Ford Prefect and Arthur Dent. |
IN So Long, and Thanks for All the Fish, the fourth book in the late Douglas Adams' The Hitchhiker's Guide to the Galaxy series, there is a brief , but illuminating, conversation between Arthur Dent, the last surviving man after Earth is demolished to make
way for a space bypass, and Ford Prefect, an alien writer for a galactic travel guide, who rescues him. It goes like this:
“It comes from a very ancient democracy, you see..."
"You mean, it comes from a world of lizards?"
"No," said Ford, who by this time was a little more rational and coherent than he had been, having finally had the coffee forced down him, "nothing
so simple. Nothing anything like so straightforward. On its world, the people are people. The leaders are lizards. The people hate the lizards and the lizards rule the people.”
“Odd,” said Arthur, “I thought you said it was a democracy.”
“I did,” said Ford. “It is.”
“So,” said Arthur, hoping he wasn’t sounding ridiculously obtuse, “why don’t the people get rid of the lizards?”
“It honestly doesn’t occur to them,” said Ford. “They’ve all got the vote, so they all pretty much assume that the government they’ve voted
in more or less approximates to the government they want.”
“You mean they actually vote for the lizards?”
“Oh yes,” said Ford with a shrug, “of course.”
“But,” said Arthur, going for the big one again, “why?”
“Because if they didn’t vote for a lizard,” said Ford, “the wrong lizard might get in. Got any gin?"
Of course, Adams is obviously commenting on the failure of representative democracy: it doesn't matter who you vote for, the bastards still win. But he
is also having a crack at the madness of 'lesser evilism' when Ford suggests that its important to vote to stop the 'wrong lizard' winning.
I've referred to this passage many posts ago, but, in an election year, its worth mentioning again. Unfortunately nothing has changed since the last election.
Again we are being asked by the political establishment to vote for political parties and candidates that are depressingly similar in their beliefs and their allegiances. They all believe in 'the market' and they all pledge
their allegiance to protecting the interests of 'the market'.
You can't even vote for an individual progressive candidate because the Labour and Green leaderships ensure that only candidates they approve of get on
to the ballot paper. I didn't see any public rallies demanding that Labour choose Willie Jackson and Greg O'Connor as candidates. I didn't read any newspaper letters arguing that Willie Jackson and Greg O'Connor were Labour's
kind of people. But Andrew Little wanted then both on the ballot paper and that's what he got.
In short, the fix is in.
In the absence of a real progressive party to vote for, the only responsible and rational response is not to vote. To vote means sanctioning an election
process that is a fraud. And the political parties and their cheerleaders want you to vote because without our sanction, the election process has no legitimacy.
Voting is not a celebration of democratic freedom but an act of deadening political conformity. By not voting you say loudly and clearly that the political
system does not represent you and you do not recognise it.

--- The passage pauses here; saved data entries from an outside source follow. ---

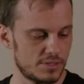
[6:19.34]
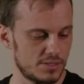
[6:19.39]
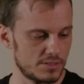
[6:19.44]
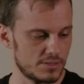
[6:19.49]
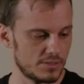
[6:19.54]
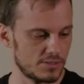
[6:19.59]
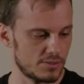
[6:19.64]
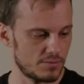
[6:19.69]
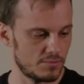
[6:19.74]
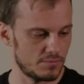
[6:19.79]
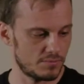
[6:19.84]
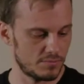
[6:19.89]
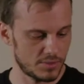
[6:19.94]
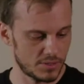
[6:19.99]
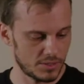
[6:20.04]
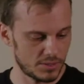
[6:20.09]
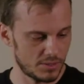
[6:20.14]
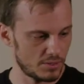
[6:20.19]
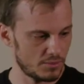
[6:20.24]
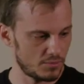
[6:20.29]
this is a
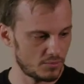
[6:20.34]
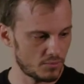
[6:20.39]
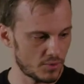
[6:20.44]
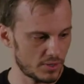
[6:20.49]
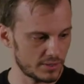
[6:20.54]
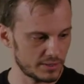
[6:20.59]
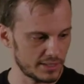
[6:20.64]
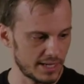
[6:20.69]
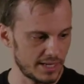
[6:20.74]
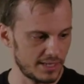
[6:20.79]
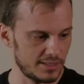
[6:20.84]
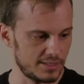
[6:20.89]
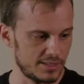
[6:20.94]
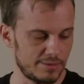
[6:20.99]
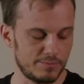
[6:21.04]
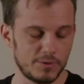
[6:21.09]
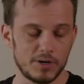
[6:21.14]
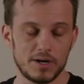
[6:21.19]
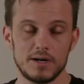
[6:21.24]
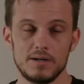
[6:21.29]
1K
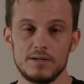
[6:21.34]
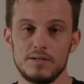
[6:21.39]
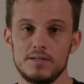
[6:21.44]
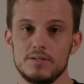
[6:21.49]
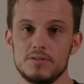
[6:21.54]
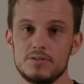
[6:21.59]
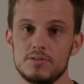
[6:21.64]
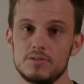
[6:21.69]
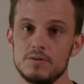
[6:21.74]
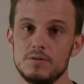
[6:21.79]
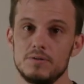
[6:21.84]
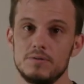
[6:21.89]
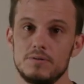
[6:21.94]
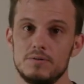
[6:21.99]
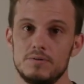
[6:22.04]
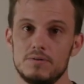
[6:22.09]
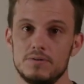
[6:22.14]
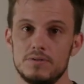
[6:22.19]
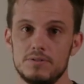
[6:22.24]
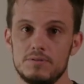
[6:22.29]
dimmer,
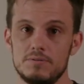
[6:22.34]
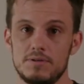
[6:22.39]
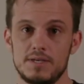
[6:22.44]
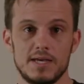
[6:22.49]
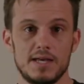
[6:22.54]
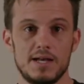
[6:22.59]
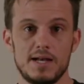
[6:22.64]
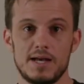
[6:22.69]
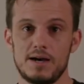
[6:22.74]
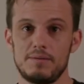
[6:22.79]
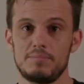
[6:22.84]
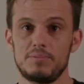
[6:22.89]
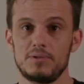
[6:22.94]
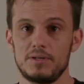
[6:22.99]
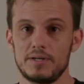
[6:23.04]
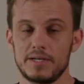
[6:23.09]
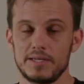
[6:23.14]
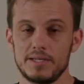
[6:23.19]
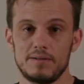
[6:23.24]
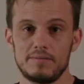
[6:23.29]
so you cannot
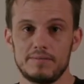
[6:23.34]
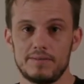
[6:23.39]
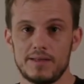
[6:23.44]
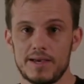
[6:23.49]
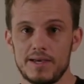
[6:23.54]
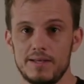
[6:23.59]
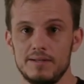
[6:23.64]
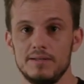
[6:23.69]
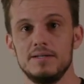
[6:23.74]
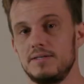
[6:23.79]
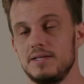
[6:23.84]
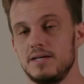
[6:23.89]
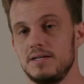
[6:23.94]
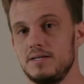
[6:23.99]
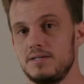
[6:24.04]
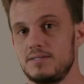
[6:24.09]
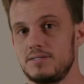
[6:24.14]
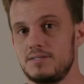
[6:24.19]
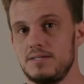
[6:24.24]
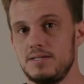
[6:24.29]
plug in a light that
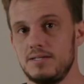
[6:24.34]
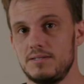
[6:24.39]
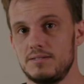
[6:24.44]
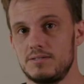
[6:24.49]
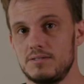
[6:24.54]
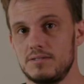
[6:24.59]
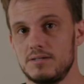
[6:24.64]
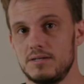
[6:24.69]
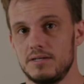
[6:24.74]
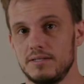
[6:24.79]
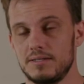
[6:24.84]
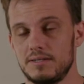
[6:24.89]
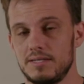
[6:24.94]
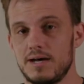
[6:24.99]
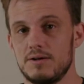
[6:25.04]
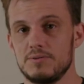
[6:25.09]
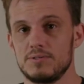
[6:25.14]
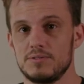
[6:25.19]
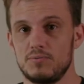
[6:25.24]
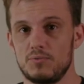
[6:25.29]
exceeds
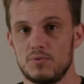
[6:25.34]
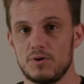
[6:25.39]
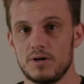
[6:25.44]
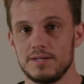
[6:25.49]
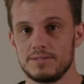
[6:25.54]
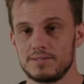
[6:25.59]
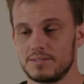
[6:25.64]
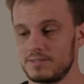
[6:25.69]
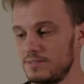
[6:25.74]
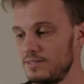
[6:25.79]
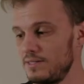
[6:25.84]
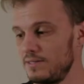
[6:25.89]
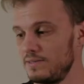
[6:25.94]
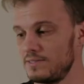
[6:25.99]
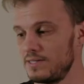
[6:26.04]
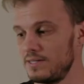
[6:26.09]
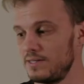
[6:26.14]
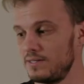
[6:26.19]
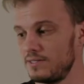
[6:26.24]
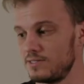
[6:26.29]
1,000 watts
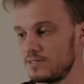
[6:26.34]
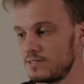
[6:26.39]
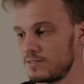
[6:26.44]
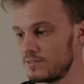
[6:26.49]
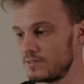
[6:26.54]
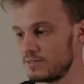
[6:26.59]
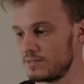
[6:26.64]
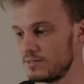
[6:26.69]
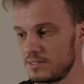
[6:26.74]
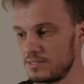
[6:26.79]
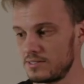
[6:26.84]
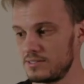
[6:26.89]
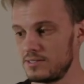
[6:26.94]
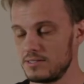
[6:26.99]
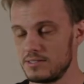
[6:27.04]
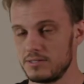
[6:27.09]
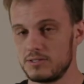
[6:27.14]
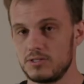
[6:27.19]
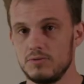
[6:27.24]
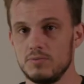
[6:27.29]
into this. This
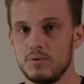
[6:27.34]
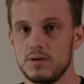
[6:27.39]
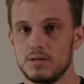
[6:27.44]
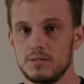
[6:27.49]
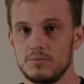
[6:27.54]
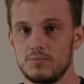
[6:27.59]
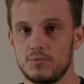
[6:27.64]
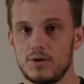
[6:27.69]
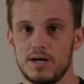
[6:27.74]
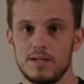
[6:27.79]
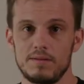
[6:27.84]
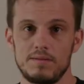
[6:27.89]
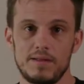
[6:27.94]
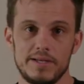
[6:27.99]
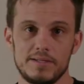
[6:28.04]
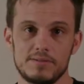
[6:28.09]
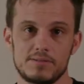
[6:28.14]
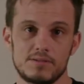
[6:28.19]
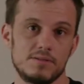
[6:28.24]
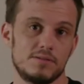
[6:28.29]
is a 200 watt
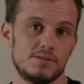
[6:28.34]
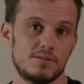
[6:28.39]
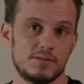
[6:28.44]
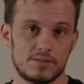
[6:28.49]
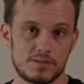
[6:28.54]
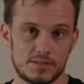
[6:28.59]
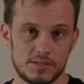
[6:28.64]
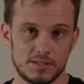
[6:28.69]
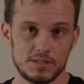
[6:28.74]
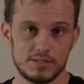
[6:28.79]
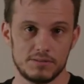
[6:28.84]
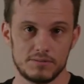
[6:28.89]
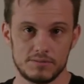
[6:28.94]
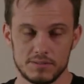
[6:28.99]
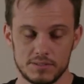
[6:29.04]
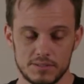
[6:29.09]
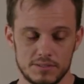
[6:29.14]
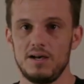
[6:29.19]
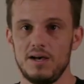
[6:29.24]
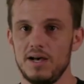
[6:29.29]
light, so this is good.
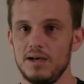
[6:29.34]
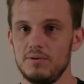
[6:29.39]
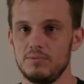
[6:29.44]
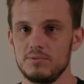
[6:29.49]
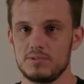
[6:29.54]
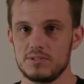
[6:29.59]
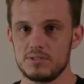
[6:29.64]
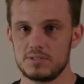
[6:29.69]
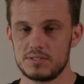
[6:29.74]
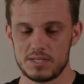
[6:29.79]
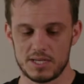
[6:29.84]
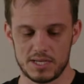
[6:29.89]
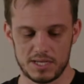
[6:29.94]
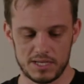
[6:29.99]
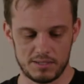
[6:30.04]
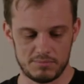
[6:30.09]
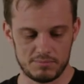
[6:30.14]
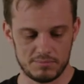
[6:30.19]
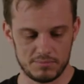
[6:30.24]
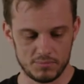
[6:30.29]
I would just
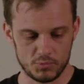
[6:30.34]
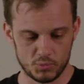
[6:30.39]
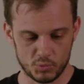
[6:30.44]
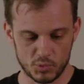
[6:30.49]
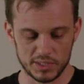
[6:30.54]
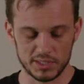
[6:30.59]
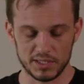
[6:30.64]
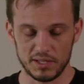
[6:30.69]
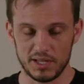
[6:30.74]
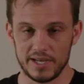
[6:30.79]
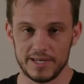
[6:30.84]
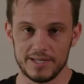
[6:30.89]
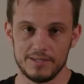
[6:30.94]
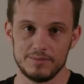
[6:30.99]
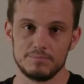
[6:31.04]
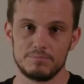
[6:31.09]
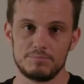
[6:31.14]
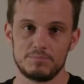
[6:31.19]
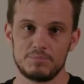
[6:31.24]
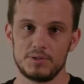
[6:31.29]
say one light
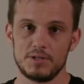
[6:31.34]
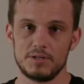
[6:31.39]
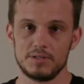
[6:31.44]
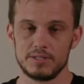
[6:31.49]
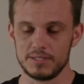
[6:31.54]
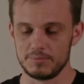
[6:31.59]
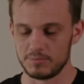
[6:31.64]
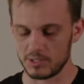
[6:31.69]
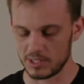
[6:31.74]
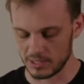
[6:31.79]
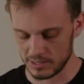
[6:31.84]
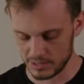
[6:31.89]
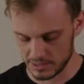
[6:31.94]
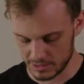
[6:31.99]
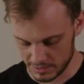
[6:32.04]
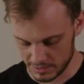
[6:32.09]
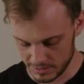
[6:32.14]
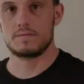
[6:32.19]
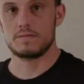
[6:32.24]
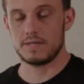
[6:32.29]
per dimmer.
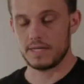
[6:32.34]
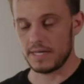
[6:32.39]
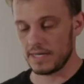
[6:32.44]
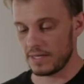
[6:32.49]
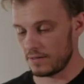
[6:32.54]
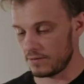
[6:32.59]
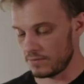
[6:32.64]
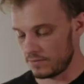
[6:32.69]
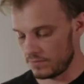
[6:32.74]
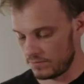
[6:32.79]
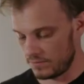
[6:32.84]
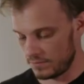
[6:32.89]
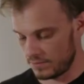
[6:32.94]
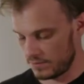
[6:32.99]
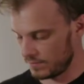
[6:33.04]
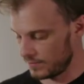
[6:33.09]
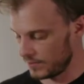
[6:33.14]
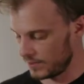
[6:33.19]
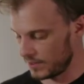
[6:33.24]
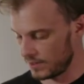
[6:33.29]
Now
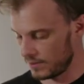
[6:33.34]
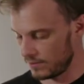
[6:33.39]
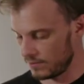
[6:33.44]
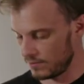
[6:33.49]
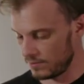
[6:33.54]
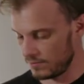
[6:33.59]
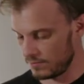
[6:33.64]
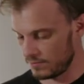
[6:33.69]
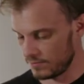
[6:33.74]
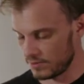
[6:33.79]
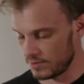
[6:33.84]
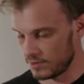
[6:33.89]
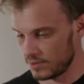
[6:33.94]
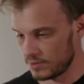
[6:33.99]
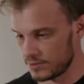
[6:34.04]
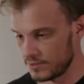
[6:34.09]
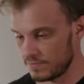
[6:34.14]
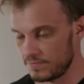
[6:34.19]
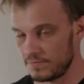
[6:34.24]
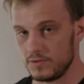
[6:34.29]
we're gonna go over
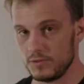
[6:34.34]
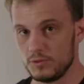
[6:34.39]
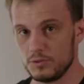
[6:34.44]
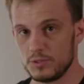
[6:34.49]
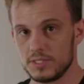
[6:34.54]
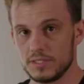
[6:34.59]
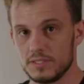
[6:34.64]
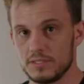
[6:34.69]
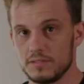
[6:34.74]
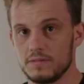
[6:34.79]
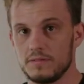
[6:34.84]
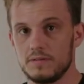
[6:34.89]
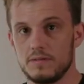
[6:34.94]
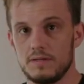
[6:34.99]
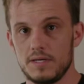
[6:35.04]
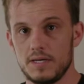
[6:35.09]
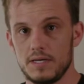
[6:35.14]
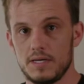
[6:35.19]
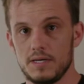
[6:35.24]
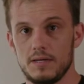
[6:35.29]
diffusion.
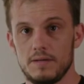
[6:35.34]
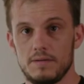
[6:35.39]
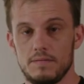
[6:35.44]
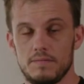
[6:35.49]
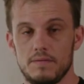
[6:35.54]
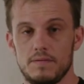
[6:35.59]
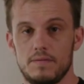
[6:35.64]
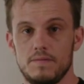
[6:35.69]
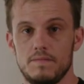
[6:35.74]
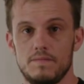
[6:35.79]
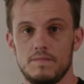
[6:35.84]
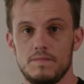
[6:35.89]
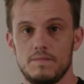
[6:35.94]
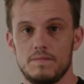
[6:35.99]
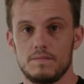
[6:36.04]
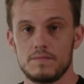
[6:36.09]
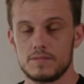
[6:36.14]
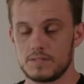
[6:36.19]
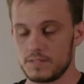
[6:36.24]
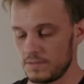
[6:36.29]
And
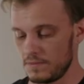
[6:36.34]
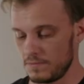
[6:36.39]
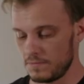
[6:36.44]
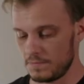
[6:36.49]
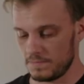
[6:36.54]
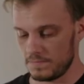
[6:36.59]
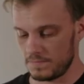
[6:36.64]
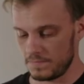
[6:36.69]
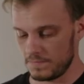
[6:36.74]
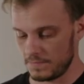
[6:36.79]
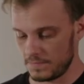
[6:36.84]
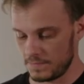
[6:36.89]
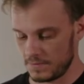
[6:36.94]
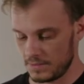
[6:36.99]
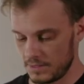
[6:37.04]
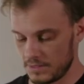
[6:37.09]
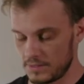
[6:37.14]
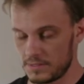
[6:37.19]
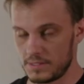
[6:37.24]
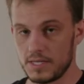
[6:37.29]
so
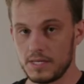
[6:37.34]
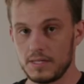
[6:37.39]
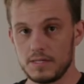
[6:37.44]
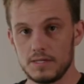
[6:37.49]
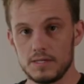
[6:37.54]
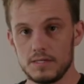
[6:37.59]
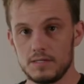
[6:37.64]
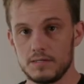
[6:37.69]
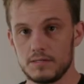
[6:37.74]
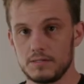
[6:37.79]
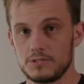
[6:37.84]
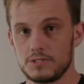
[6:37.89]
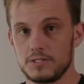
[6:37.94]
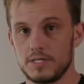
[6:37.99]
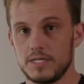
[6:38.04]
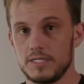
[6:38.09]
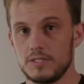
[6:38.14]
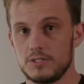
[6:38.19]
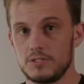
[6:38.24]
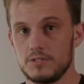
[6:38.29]
let's say that you're
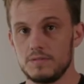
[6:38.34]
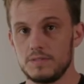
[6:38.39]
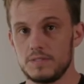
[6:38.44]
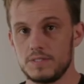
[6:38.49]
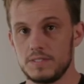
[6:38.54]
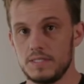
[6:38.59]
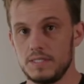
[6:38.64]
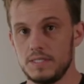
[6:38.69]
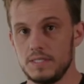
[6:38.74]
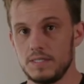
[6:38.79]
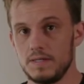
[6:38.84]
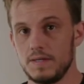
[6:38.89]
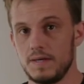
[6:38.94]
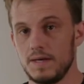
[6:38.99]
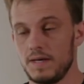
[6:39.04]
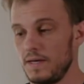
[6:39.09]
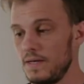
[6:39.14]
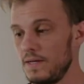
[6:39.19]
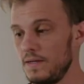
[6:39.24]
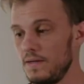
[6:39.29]
trying to shoot a scene
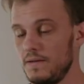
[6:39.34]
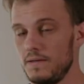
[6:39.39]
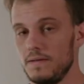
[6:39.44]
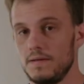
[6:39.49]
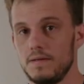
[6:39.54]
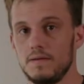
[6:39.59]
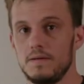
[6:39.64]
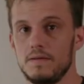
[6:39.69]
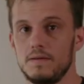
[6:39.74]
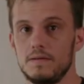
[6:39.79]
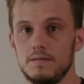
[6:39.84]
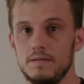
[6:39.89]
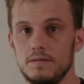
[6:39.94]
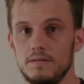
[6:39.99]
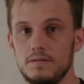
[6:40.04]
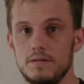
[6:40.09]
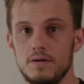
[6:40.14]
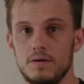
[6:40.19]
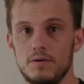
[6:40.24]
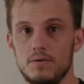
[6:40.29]
and you
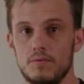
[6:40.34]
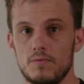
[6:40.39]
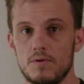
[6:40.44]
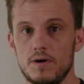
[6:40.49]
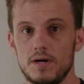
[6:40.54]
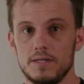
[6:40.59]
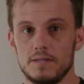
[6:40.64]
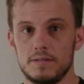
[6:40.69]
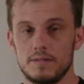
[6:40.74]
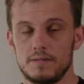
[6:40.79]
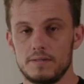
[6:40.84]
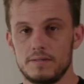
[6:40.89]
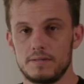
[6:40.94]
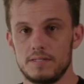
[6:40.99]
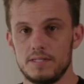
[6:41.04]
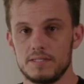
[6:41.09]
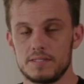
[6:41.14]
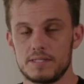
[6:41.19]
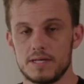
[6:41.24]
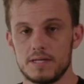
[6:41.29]
don't want
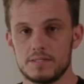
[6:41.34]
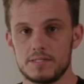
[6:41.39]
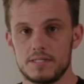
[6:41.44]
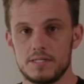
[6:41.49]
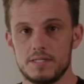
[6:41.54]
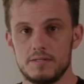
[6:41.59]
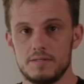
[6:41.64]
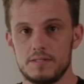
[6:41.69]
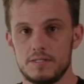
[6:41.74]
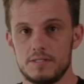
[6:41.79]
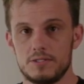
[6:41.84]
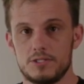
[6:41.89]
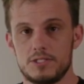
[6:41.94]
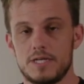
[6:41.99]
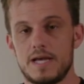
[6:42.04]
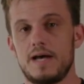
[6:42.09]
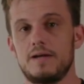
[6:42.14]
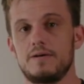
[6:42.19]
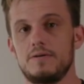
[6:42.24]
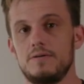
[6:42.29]
the intensity of these
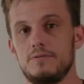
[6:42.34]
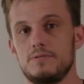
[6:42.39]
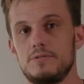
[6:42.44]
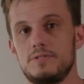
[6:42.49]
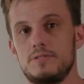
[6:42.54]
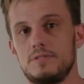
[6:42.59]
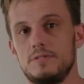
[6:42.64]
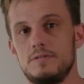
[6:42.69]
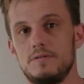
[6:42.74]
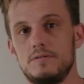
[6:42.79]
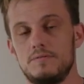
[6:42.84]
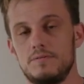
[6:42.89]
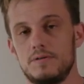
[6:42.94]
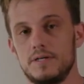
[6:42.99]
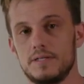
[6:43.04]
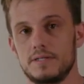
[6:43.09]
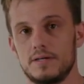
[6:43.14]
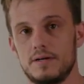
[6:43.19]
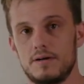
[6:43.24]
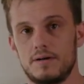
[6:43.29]
shadows, you don't
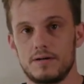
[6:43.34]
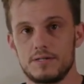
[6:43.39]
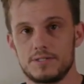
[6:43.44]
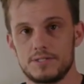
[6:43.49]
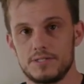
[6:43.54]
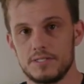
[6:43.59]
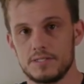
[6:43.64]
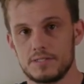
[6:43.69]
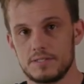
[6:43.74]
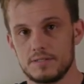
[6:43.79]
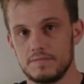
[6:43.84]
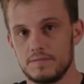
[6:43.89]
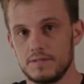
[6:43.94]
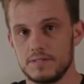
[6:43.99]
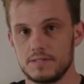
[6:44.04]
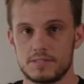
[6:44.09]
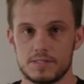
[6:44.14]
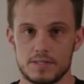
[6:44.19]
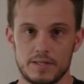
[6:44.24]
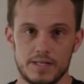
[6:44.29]
want the harshness of
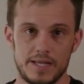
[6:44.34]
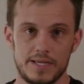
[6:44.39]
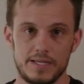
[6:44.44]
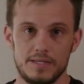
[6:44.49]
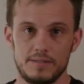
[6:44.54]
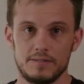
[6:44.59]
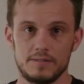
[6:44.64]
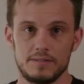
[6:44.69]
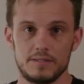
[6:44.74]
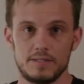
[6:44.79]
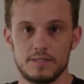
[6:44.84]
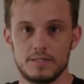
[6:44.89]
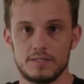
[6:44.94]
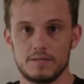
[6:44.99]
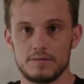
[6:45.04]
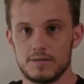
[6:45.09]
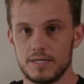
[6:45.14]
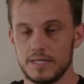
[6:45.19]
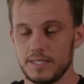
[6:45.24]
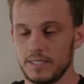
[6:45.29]
this light
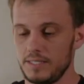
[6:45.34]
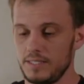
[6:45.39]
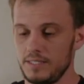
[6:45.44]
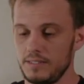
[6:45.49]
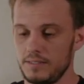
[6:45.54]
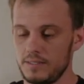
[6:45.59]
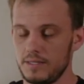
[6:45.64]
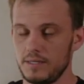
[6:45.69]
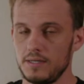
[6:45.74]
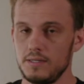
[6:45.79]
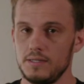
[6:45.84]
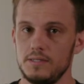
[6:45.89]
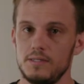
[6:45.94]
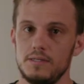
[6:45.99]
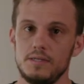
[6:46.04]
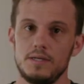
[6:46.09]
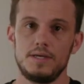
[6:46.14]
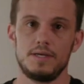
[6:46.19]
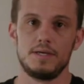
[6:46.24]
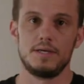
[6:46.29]
right here.
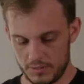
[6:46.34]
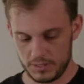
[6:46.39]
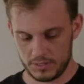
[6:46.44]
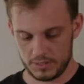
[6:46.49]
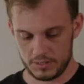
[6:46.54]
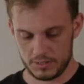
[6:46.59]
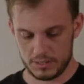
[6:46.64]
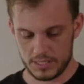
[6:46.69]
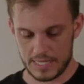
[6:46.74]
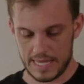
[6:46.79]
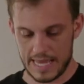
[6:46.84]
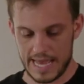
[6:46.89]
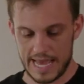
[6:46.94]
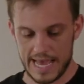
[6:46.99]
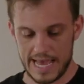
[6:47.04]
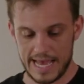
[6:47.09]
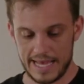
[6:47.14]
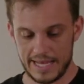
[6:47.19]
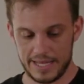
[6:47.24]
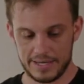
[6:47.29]
You can
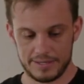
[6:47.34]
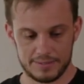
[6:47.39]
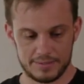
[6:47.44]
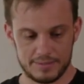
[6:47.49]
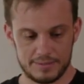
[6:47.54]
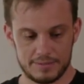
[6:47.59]
add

Above all though, not voting means rejecting the 'lesser evil' argument. Voting for the 'right lizard' has done little more than prevent the development
of a genuinely progressive political party in New Zealand. And it has also prevented any independent political organization emerging from various protest movements because that political activity is inevitably shunted towards the Labour Party.
A case in point is Joe Carolan who stood for Socialist Aotearoa in the recent Mt Albert by election. He only got 191 votes but any political value
he got out of the campaign has now been thrown away by his declaration that we must vote out the 'wrong lizard' in September. In other words, vote for Labour or the Green's.